16+ kidd.
Ex-CCHY Student.
[ Thursday, January 10, 2008 ]
6:46 PM
where should i start.
got a lecture from my supervisor today.
totally not funny ok, to all my "enemies".
i don't know whether to trust my dad or Mr Siva, is that P&C dept as detestable as it is, as lazy as it is.. or is it just that they always have a never-ending pile of work to do?
i don't know what i'm upset about. Am i being confused or sth?..
i never got scolded by mrs sim, nor almost any teachers. always known for being SO guai in school.

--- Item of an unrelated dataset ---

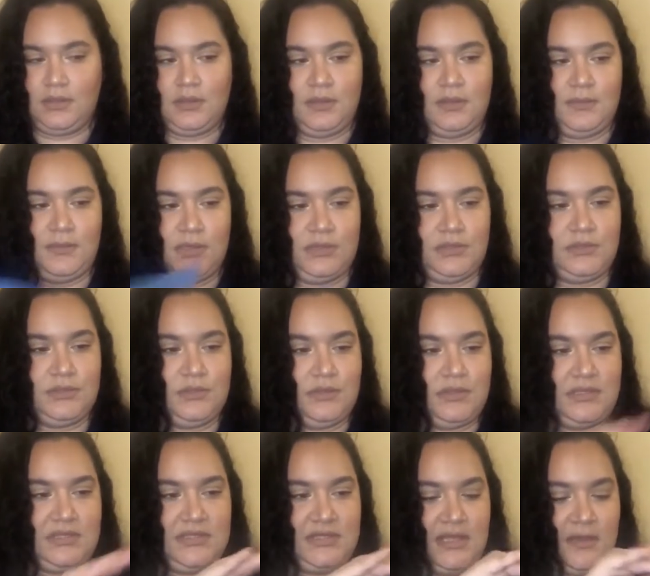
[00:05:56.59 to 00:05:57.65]
I'm gonna do the
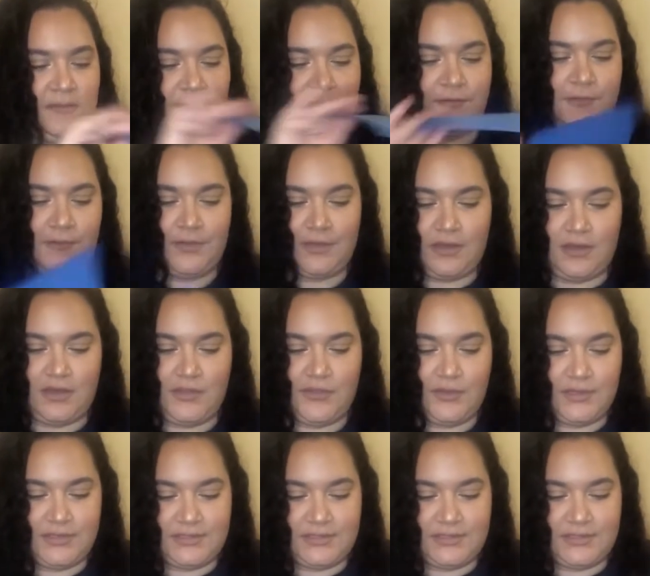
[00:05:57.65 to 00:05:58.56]
same for the other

hah. do u guys really think i'm so guai? or is it becos i dun dare to do anything bad becos my mood is easily affected by a simple mistake or scolding?

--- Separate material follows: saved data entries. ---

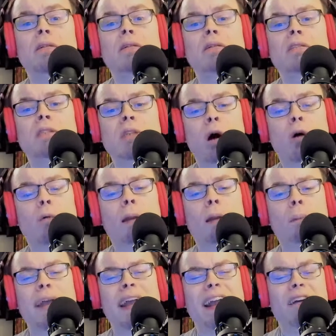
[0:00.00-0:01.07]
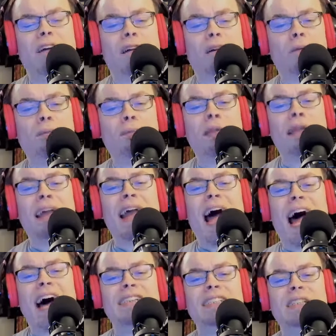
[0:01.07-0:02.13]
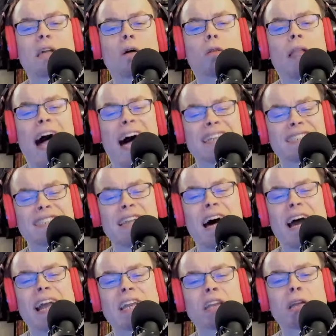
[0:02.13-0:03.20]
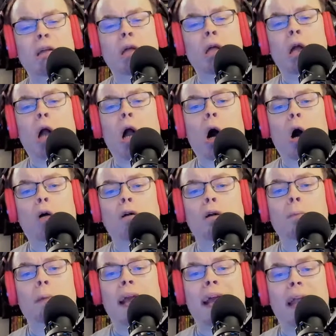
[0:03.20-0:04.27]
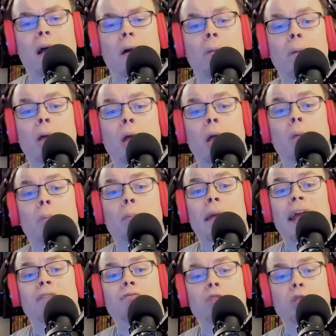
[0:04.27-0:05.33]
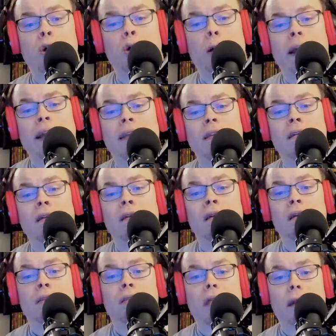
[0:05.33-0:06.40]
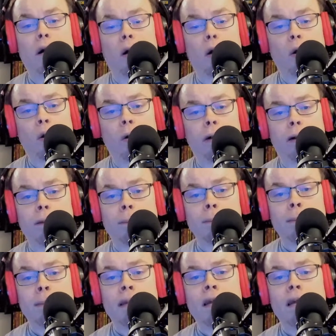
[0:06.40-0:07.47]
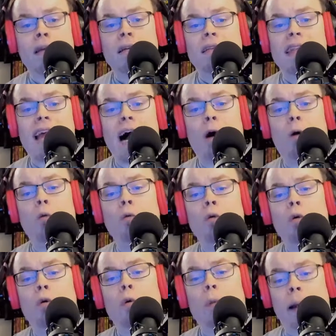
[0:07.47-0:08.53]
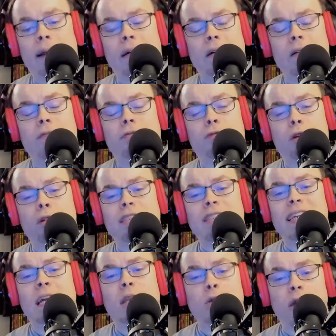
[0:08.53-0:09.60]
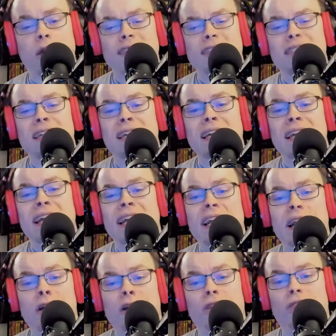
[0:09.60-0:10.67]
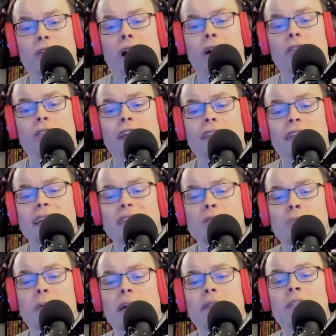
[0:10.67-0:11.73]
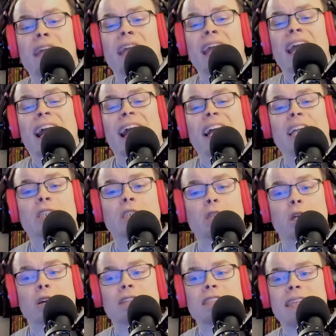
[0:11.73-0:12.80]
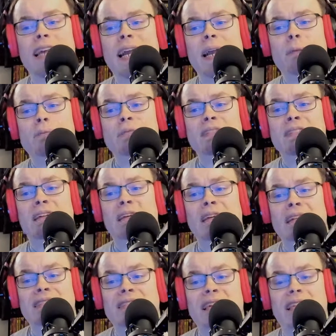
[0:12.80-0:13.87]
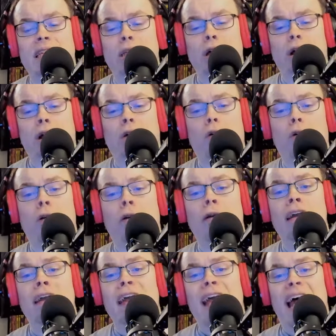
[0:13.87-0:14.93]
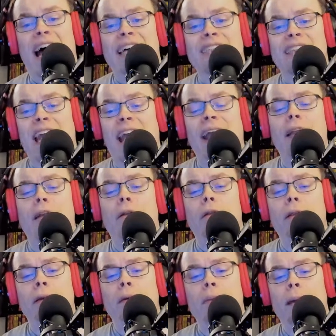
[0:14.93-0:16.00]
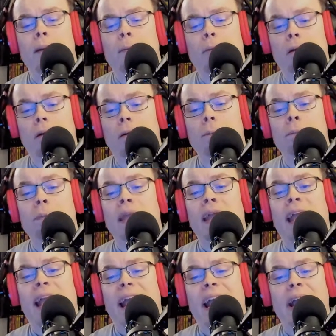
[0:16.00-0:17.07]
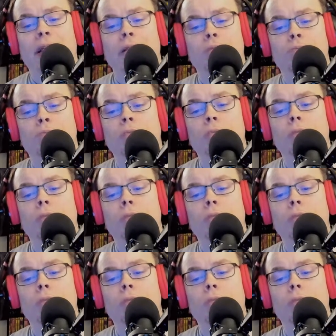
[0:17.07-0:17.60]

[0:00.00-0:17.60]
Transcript: So it would appear as though last night Colt Cabana may have joined the Dark Order. Now, we could, of course, see a twist here involved in this, but it sure seems that the Dark Order has gained a new member in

whats wrong with being hardworking man? HUH?!
damnnit.
damn, i did so many cases. and totally disliked the way Samsiah treated me. I'm only Temp ok. not like some kind of perm staff there. I'm only paid 50 bucks a day. What you expect...
and i'm not up to that calibre of finishing 180 cases per day like that poly freak.
or is it becos i do toomuch of soul searching.?
darn. i'm almost able to forget it. but why did u keep coming back.
u make my feelings worst and confused. sometimes i don't know whether u did it out of spite or real.